UN says shipwreck off Libya left 15 migrants dead

CAIRO (AP) — At least 15 migrants trying to reach Europe drowned in the Mediterranean Sea when their boat capsized off the coast of Libya, the U.N. migration agency said Wednesday, the latest shipwreck off the North African country.

Safa Msehli, spokeswoman for the International Organization for Migration, said fishermen rescued at least five migrants and returned them to the town of Sabratha late Tuesday. The boat departed from the western town of Zawya Sunday night, and capsized 18 miles (29 kilometers) off the coast, she said.

The shipwreck was the latest maritime disaster involving migrants seeking a better life in Europe. More than 70 others were intercepted and returned to Libya by the coast guard Tuesday, according to Federico Soda, head of the IOM mission in Libya.

So far in 2020, more than 200 migrants have drowned and over 280 others went missing while trying to cross the Mediterranean to Europe, according to the IOM’s Missing Migrants Project. More than 9,800 migrants were returned to Libya.

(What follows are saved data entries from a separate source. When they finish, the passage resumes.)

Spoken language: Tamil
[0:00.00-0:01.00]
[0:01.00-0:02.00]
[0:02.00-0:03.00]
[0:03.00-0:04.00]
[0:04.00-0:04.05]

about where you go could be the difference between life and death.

In the years since the 2011 uprising that ousted and killed longtime dictator Moammar Gadhafi, war-torn Libya has emerged as the dominant transit point for migrants hoping to get to Europe from Africa and the Middle East.

Most migrants make the perilous journey in ill-equipped and unsafe rubber boats. The IOM said in March that its estimated death toll among migrants who tried to cross the Mediterranean passed the “grim milestone” of 20,000 deaths since 2014.

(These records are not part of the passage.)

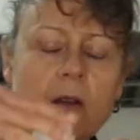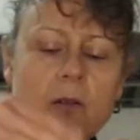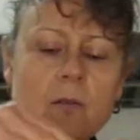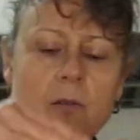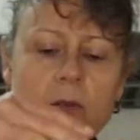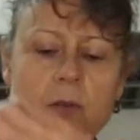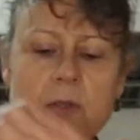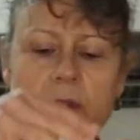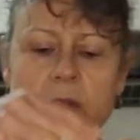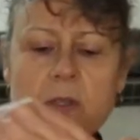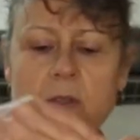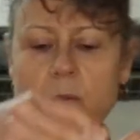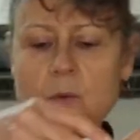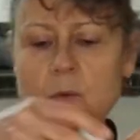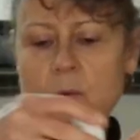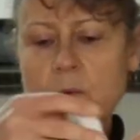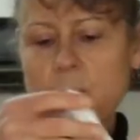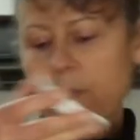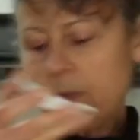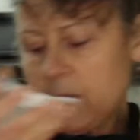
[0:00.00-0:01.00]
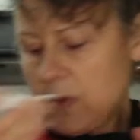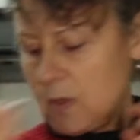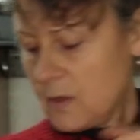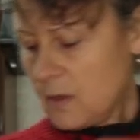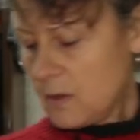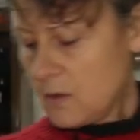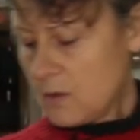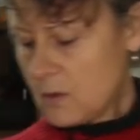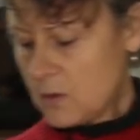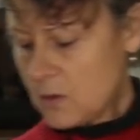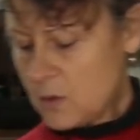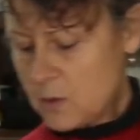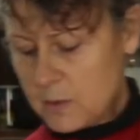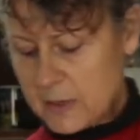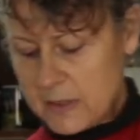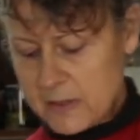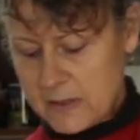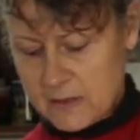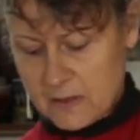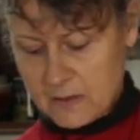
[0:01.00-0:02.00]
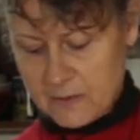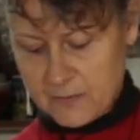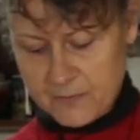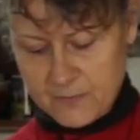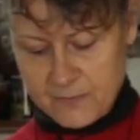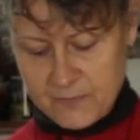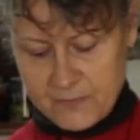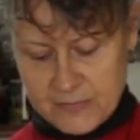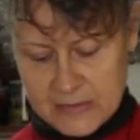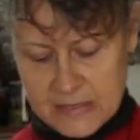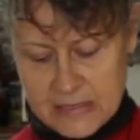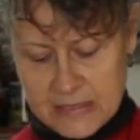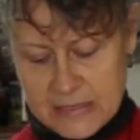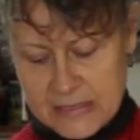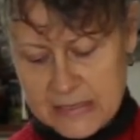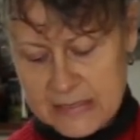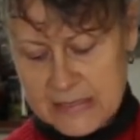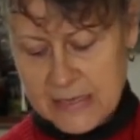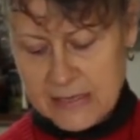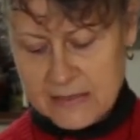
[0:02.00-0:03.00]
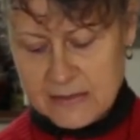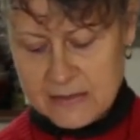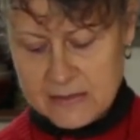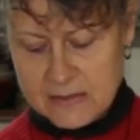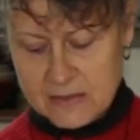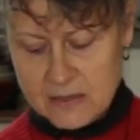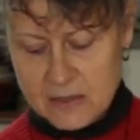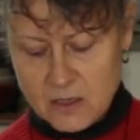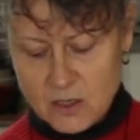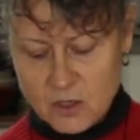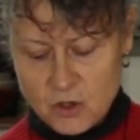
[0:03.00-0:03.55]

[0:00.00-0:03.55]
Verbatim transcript: Le citron. Ensuite, les dates.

In recent years, the European Union has partnered with the coast guard and other Libyan forces to stop the flow of migrants and thousands have been intercepted at sea and returned to Libya.

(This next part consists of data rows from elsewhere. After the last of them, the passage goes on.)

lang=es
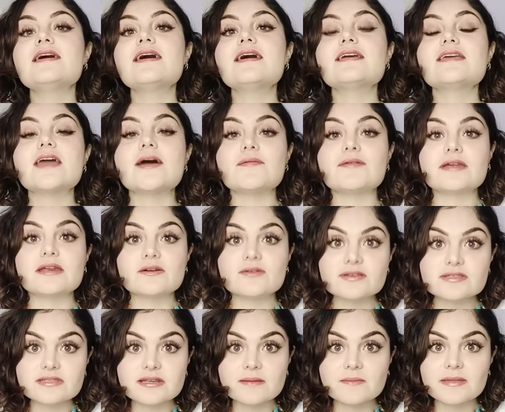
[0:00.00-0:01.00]
y abrir
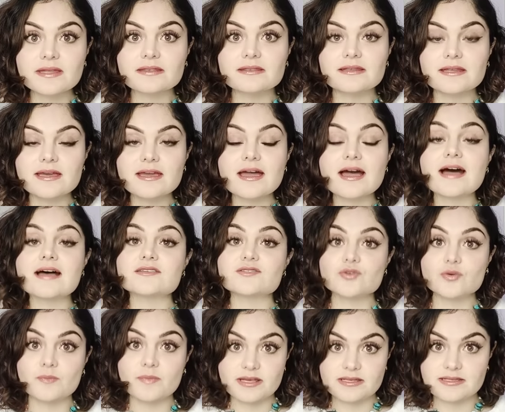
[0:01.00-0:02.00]
nuestra mente a
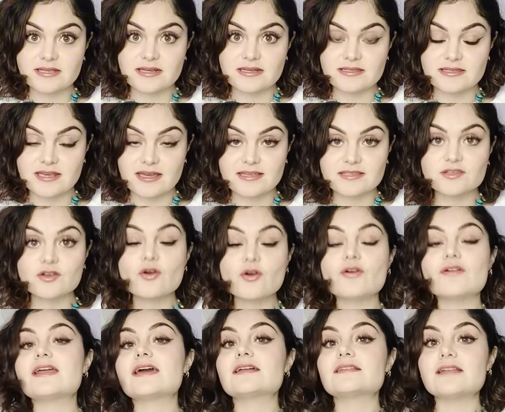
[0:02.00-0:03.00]
su presencia, es
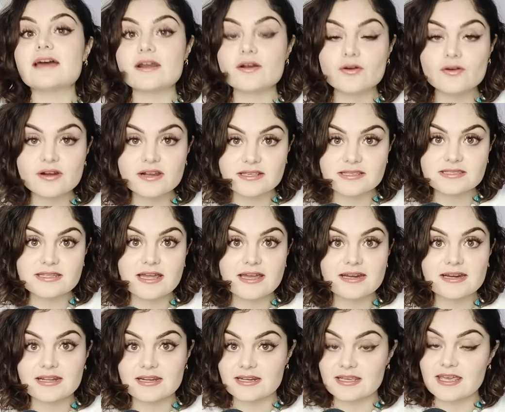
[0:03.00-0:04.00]
conectar con esta
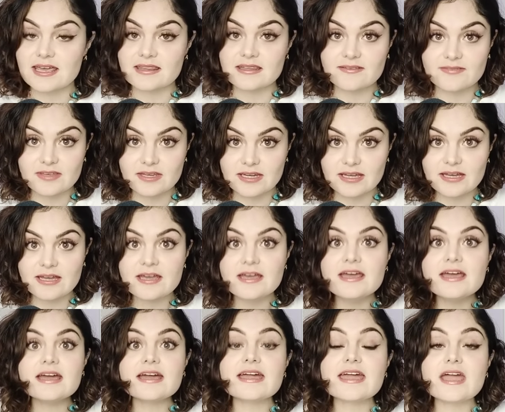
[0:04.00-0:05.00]
energía divina
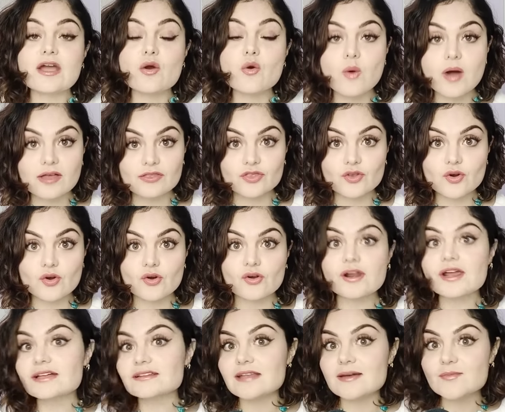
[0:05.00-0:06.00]
que cuando
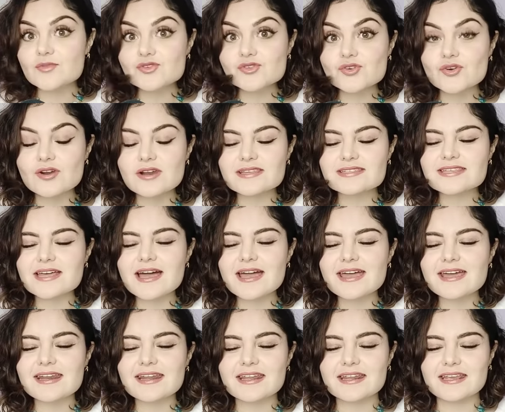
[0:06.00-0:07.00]
conectamos con esa
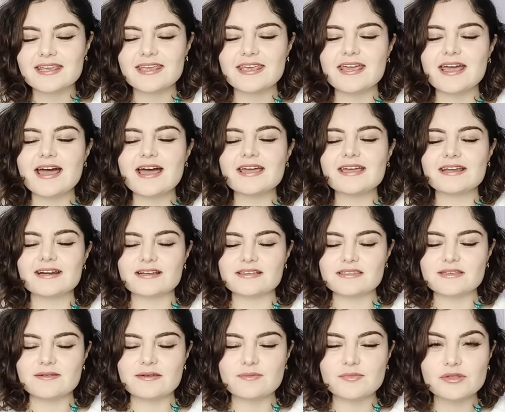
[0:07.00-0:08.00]
energía y
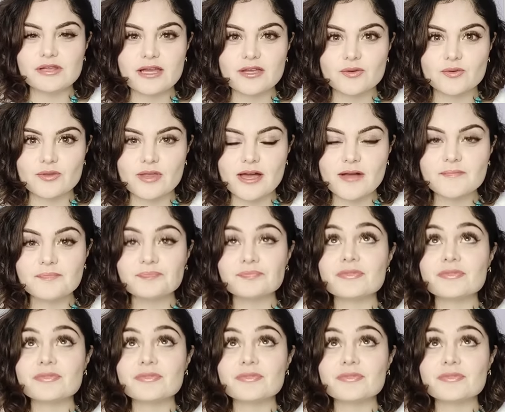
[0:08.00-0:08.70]
recibimos la ayuda,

Rights groups say those efforts have left migrants at the mercy of brutal armed groups or confined in squalid and overcrowded detention centers that lack adequate food and water.

The EU agreed earlier this year to end an anti-migrant smuggler operation involving only surveillance aircraft and instead deploy military ships to concentrate on upholding a widely flouted U.N. arms embargo that’s considered key to solve Libya’s conflict.